Le nuove oligarchie economiche mentre plasmano il futuro economico contribuiscono a creare una società neofeudale high-tech che mina la democrazia e la mobilità sociale che in passato era assicurata alle classi media e operaia. «La storia – ammonisce il sociologo – non sempre procede in avanti verso condizioni più avanzate e illuminate». Se per Kotkin nel corso dell’epoca medievale e nella prima età moderna la società si articolava in clero (clergy), aristocrazia e terzo stato, oggi non è molto diverso. Cambiano solo gli interpreti ma i ruoli rimangono gli stessi. Al posto del clero, si afferma un nuovo primo stato che Kotkin definisce clerisy, un’élite intellettuale separata dal resto della società e distribuita tra governo, media, università e nuove professioni legate alle tecnologie dell’informazione. Al posto dell’aristocrazia subentra una nuova classe, l’oligarchia, sempre più ricca e potente. Agli esclusi dai nuovi primo e secondo stato invece è vietata quella mobilità sociale che ne ha consentito, in epoca moderna, il riscatto e l’indipendenza.
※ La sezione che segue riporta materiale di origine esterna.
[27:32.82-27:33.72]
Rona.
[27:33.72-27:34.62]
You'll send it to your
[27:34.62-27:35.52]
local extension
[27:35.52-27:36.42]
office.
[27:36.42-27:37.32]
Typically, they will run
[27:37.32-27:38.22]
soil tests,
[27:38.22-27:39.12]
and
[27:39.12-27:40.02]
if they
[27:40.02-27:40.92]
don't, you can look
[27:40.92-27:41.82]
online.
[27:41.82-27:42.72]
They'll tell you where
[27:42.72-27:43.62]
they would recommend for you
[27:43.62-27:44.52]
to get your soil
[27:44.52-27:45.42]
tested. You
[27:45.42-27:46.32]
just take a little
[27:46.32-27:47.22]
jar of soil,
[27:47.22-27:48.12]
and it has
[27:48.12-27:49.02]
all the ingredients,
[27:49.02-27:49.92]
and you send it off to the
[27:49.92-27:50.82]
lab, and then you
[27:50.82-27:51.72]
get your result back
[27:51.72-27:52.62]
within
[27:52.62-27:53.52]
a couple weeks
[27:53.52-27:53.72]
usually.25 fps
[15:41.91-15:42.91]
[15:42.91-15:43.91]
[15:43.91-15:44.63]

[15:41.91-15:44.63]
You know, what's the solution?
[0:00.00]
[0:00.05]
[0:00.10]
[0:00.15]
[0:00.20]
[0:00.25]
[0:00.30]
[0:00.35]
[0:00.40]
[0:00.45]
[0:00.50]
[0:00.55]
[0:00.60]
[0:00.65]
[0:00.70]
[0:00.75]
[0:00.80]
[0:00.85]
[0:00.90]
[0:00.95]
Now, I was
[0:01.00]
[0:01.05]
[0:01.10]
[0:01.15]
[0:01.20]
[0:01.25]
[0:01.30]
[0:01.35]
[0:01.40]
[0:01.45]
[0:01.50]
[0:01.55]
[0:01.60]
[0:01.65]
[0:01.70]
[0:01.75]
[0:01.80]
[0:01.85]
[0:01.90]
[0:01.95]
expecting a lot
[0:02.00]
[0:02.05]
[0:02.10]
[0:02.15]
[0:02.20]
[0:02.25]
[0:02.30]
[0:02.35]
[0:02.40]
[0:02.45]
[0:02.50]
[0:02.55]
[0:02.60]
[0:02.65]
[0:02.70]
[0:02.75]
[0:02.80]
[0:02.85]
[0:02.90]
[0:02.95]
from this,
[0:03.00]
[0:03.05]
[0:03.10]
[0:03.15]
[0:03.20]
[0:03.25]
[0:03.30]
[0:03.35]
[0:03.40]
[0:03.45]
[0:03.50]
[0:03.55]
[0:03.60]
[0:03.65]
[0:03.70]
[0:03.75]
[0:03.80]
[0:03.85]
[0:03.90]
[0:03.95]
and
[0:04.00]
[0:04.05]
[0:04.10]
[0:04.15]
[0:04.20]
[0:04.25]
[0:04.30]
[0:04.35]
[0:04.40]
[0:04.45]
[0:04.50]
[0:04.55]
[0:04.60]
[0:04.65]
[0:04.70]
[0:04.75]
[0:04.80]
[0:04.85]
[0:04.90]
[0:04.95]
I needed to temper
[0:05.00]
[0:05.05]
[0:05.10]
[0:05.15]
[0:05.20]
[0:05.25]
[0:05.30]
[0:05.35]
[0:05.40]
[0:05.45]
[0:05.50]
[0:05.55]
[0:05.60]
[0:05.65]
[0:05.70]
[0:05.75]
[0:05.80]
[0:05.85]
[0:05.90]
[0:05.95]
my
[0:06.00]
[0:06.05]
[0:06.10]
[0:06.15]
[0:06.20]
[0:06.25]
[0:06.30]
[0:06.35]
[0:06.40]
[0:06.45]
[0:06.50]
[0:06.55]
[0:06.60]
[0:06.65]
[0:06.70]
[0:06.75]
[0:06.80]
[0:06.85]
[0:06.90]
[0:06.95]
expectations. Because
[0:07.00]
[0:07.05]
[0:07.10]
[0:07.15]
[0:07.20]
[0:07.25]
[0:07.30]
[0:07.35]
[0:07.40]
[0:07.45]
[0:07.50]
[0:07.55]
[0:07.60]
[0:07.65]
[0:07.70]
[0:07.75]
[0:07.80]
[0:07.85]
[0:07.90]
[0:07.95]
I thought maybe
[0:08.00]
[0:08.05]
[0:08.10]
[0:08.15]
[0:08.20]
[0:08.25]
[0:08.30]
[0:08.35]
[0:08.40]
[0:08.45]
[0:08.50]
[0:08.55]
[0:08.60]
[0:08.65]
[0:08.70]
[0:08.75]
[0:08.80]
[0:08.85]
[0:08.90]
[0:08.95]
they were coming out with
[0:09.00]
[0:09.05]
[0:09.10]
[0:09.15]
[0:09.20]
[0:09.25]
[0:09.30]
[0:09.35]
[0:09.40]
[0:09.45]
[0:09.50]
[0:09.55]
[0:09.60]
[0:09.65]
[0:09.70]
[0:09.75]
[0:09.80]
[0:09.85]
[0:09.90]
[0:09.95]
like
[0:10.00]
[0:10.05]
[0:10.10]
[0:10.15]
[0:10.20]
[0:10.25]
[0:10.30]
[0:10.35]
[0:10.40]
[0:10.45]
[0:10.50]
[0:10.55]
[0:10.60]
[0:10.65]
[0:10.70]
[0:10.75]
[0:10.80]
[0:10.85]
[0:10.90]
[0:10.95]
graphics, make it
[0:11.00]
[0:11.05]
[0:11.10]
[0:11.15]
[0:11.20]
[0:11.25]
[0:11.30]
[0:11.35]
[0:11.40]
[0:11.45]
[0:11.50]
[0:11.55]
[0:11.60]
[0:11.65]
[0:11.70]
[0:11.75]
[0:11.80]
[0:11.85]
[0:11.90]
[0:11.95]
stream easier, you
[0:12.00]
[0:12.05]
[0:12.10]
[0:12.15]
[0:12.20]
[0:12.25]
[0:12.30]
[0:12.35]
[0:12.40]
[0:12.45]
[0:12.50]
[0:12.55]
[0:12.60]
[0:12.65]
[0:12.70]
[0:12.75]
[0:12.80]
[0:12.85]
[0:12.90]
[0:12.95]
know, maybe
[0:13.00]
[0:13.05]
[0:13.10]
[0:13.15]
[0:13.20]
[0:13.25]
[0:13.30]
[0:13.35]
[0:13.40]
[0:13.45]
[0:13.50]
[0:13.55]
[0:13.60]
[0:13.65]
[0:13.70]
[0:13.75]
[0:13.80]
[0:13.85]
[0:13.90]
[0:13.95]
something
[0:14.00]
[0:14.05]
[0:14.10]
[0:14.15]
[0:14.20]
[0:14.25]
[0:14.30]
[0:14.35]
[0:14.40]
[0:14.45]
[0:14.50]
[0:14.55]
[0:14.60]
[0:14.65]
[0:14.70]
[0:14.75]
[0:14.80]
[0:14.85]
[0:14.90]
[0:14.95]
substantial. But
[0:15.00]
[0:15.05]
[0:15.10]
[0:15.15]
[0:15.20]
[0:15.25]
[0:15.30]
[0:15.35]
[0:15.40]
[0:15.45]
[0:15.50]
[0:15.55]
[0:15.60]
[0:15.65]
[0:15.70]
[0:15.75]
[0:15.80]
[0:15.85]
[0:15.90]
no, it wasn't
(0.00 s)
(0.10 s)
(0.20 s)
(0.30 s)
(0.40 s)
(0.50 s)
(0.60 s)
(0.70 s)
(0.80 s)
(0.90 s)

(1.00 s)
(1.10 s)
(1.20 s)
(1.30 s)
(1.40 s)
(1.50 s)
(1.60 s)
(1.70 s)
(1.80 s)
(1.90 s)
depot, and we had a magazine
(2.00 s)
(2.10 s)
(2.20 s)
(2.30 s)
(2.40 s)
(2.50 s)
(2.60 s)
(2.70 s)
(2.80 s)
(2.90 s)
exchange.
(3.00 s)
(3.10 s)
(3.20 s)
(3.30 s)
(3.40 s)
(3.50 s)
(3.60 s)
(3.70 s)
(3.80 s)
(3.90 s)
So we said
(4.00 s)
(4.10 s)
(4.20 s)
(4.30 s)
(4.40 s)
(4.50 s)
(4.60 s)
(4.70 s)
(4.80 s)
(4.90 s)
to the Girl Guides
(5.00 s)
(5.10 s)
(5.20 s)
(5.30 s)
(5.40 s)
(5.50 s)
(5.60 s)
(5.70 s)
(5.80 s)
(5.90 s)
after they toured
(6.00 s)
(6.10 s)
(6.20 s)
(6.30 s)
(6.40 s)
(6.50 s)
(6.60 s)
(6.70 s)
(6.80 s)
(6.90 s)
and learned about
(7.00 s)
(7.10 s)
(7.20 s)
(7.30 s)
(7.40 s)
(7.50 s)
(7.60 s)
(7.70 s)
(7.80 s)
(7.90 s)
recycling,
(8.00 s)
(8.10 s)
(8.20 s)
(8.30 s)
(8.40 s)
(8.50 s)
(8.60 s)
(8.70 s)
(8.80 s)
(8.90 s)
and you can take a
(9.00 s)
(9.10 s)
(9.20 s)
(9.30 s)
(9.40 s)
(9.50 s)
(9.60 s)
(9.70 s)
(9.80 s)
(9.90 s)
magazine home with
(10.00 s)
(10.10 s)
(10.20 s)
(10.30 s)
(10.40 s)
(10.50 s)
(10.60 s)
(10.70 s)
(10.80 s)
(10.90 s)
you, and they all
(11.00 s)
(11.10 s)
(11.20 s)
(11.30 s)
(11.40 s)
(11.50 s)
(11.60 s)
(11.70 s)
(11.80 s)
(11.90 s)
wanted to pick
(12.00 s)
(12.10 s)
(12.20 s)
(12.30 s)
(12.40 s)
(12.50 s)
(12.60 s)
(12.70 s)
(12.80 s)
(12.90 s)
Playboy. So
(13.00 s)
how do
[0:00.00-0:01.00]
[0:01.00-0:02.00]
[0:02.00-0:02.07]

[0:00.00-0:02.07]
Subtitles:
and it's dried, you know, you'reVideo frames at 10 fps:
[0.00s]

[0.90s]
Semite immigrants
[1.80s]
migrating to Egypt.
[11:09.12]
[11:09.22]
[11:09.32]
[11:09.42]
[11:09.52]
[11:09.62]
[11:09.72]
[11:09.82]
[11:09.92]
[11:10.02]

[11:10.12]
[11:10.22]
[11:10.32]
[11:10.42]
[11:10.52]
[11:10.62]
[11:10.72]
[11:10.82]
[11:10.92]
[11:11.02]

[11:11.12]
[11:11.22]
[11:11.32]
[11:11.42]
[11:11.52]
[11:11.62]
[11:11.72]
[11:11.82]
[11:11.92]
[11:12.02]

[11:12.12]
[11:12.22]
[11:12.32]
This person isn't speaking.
Contro l’epoca moderna, il Neofeudalesimo ipotizzato da Joel Kotkin offre in cambio ai diritti acquisiti in passato solo una crescente e sempre più radicata disuguaglianza nella distribuzione della ricchezza, come sostiene sulla scia di Thomas Piketty, e lo scollamento tra l’élite culturale e l’oligarchia e il resto della popolazione. La sorte dei prossimi anni è, dunque, già tracciata?